Exercise goal: An exact copy of the listing below is required, minus its pictures.
..............................
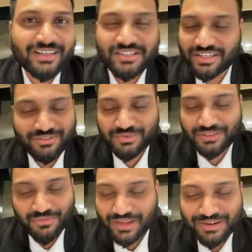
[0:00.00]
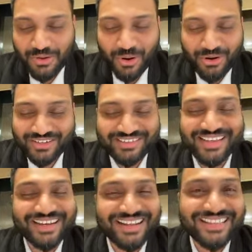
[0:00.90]
just with one odds
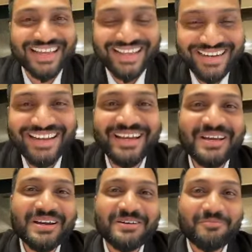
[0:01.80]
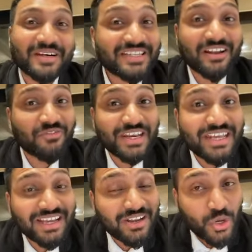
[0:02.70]
here and there, but they are
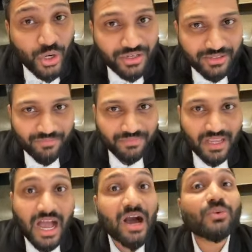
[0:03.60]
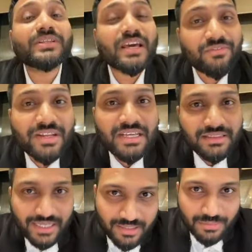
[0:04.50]
winning a lot. How they are winning
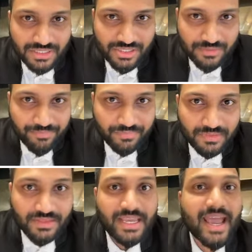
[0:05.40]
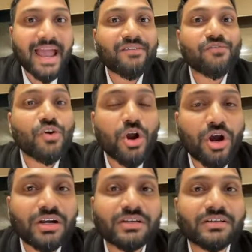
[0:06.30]
that much? They have
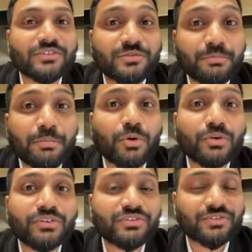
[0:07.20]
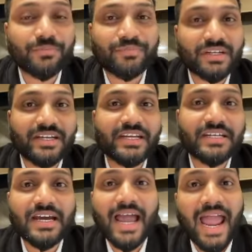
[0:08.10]
got sports
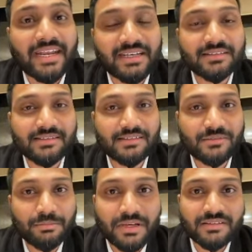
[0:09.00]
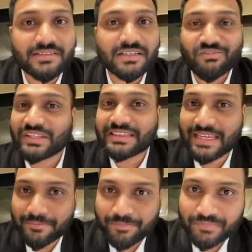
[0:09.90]
data analysis person with
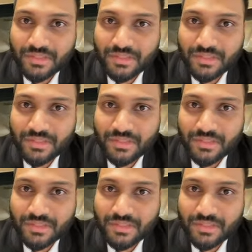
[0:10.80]
them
..............................
Exercise result:
[0:00.00]
[0:00.90]
just with one odds
[0:01.80]
[0:02.70]
here and there, but they are
[0:03.60]
[0:04.50]
winning a lot. How they are winning
[0:05.40]
[0:06.30]
that much? They have
[0:07.20]
[0:08.10]
got sports
[0:09.00]
[0:09.90]
data analysis person with
[0:10.80]
them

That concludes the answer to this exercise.